The Zoo Keeper looked up, the monkey bared its teeth in that special grin monkeys have and chattered quietly. The Zoo Keeper pantomimed a shrug for his audience: no point in him even thinking of climbing the tree after that monkey. The Zoo Keeper carried on with his cleaning up and ignored the chattering monkey.
The monkey tried the cap on for size, on his head, then on one foot, then he sniffed hard at it. The crowd laughed but the Zoo Keeper didn’t bother to look up. The monkey dropped from the tree just a few feet behind the Zoo Keeper, screeched in that way monkeys have and flourished the cap when the Zoo Keeper looked round startled. That sure got his attention!
The Zoo Keeper stood, hands on hips. The monkey did the same, putting its head a little on one side as if he was waiting for an answer. The Zoo Keeper took a slow step towards the monkey and the monkey just stood there holding the Zoo Keeper’s cap. The Zoo Keeper took another cautious step towards the monkey and this time the monkey took a step back. The Zoo Keeper tried another step, the monkey stepped back, turned, let out a screech and leaped into the lower branches of his favourite tree. The Zoo Keeper grabbed at his cap but he was no match for the monkey’s swiftness.
By now a crowd of children had gathered and they giggled as the Zoo Keeper looked up at the monkey who had again perched out of reach chattering loudly and waving the cap in the air. What the Zoo Keeper didn’t know (but the children did) was that another monkey had removed a small shovel from the Zoo Keeper’s unattended cart and was marching about waving the shovel in the air as if he was conducting some invisible monkey orchestra.
When monkey number two started beating the shovel against the bars of the enclosure, the Zoo Keeper did notice and his attention was completely diverted from the first monkey. While the Zoo Keeper crept up behind the monkey with the shovel, monkey number one dropped out of the tree and upset the Keeper’s cart, scattering all the rubbish he had swept up.

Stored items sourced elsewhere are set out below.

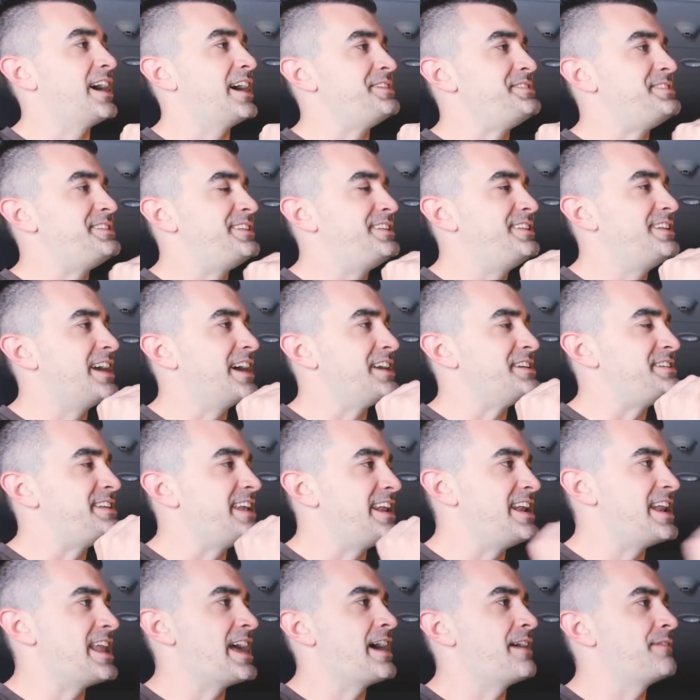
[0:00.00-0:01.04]
I
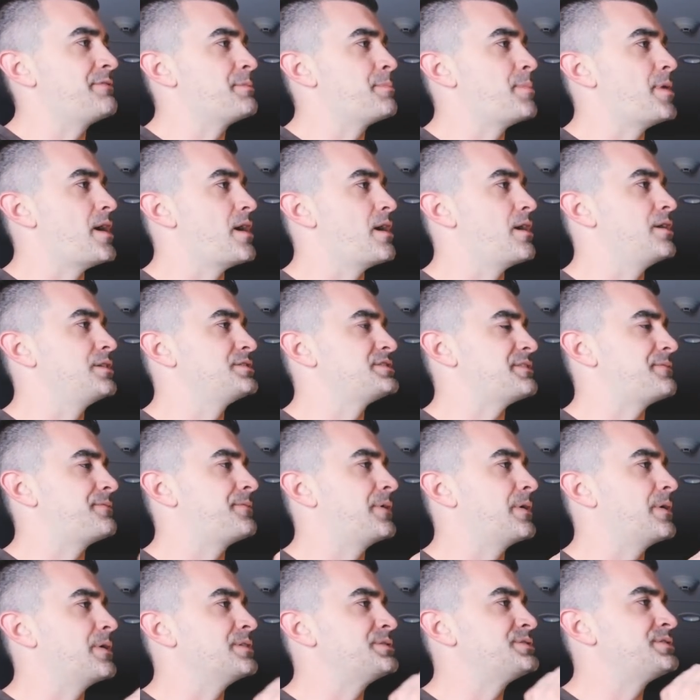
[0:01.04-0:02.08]
didn't have the borrows at
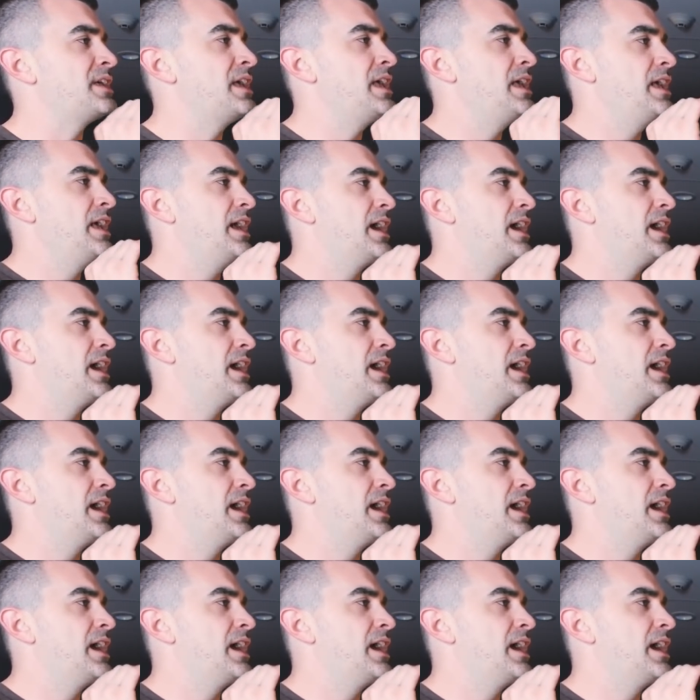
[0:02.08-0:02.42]
first.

At that moment, the gate into the enclosure opened and a Feeding Attendant brought in the monkeys’ lunch. Monkey number one saw the attendant and lost all interest in the cap, which he dropped on the ground. The second monkey threw the shovel over his shoulder as he loped in the direction of the food.
The Keeper made the most of this opportunity. He rescued his cap, picked up his shovel and walked back towards the strewn litter. Unfortunately, on his way to gather up the litter, he trod in a pile of monkey pooh and had to stop to scrape his shoe clean..
What does chasing after monkeys have to do with your Internet business?
When I am working at my home based business on the Internet, I often feel as if I am trying to work in a cage full of monkeys. There are so many distractions, so many people trying to get your attention and lure you to their websites. If you do not remain focused on the job in hand, working on the internet can turn out very much like chasing monkeys. If you lose your focus, you will find yourself being led in every direction apart from the one you intended to take. You will spend your morning chasing about and achieving nothing. Suddenly you will realise it’s lunchtime and you have still not managed to complete the morning’s tasks. If you let this situation carry on, you are likely to find yourself in the sort of mess that’s best tackled with a shovel.